Asset quality outlook healthy; credit cost to normalize

The asset quality trend has improved over recent quarters, with gross NPA declining to 1.20% and net NPA reducing to 0.25% as of Mar’26. Slippages declined sharply to INR10.2b in 4QFY26 from INR16.1b in the previous quarter, while credit cost moderated to 39bp from 63bp in 3QFY26. Management highlighted that improvement was driven by better collections across granular retail portfolios, particularly commercial vehicles, microfinance, and credit cards. Importantly, there were no significant corporate recoveries or one-off resolutions during the quarter, indicating that the improvement was operational in nature. The secured portfolio continues to exhibit negligible stress, and management noted that it has not yet observed any signs of macro-led asset-quality deterioration despite global uncertainties and the West Asia crisis.

Capital position remains among the strongest in the sector

KMB continues to maintain one of the strongest capital positions among large private banks. As of Mar’26, standalone CET-1 stood at 21.3%, while capital adequacy remained robust at 22.4%. Management continues to classify capital into operating capital, financial infrastructure investments, and surplus capital. Excess capital is being deployed selectively into alternate asset opportunities and financial market infrastructure investments, while inorganic opportunities continue to be evaluated through the lens of strategic fit, valuation discipline, and management bandwidth. The strong capital position provides significant flexibility to support future growth while preserving balance sheet resilience.

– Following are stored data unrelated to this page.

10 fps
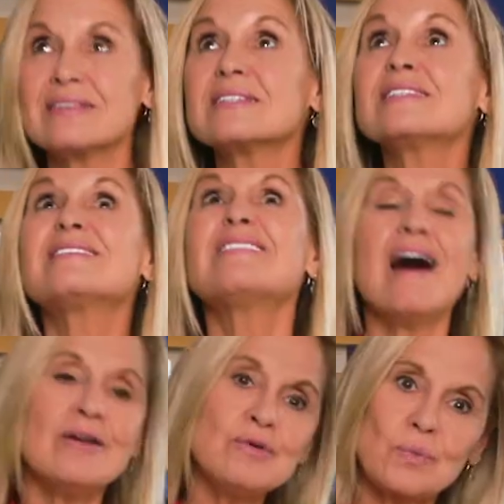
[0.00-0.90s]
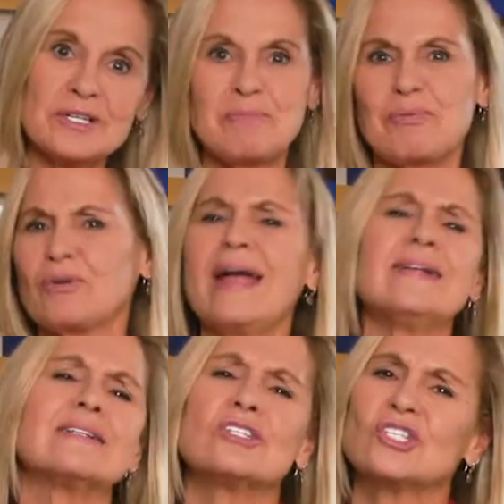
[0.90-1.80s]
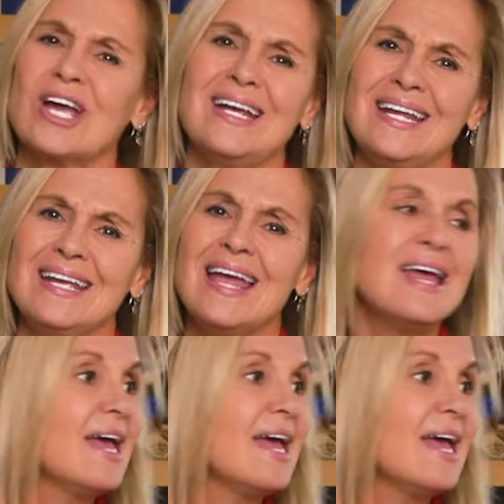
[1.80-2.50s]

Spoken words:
The sun was bright and shining,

Valuation and view: Reiterate BUY with a TP of INR470

* KMB has delivered healthy growth across advances and deposits while maintaining strong asset-quality metrics and one of the highest capital buffers in the sector.

* The bank’s strategic focus on affluent banking, SME lending, and digital customer acquisition provides a long runway for sustainable growth, though execution on liability mobilization and cross-sell remains critical.

* Improving credit costs, stable asset quality, and continued operating leverage should support earnings growth over the medium term.

* Management continues to target a business model capable of generating high-teen RoE over time, aided by contributions from subsidiaries, while maintaining prudent risk standards and strong capital buffers.

* We currently estimate KMB to deliver RoA/RoE of 1.96%/12.1% in FY27. Reiterate BUY with a TP of INR470 (2.1x Sep’27E ABV + INR165 for subs).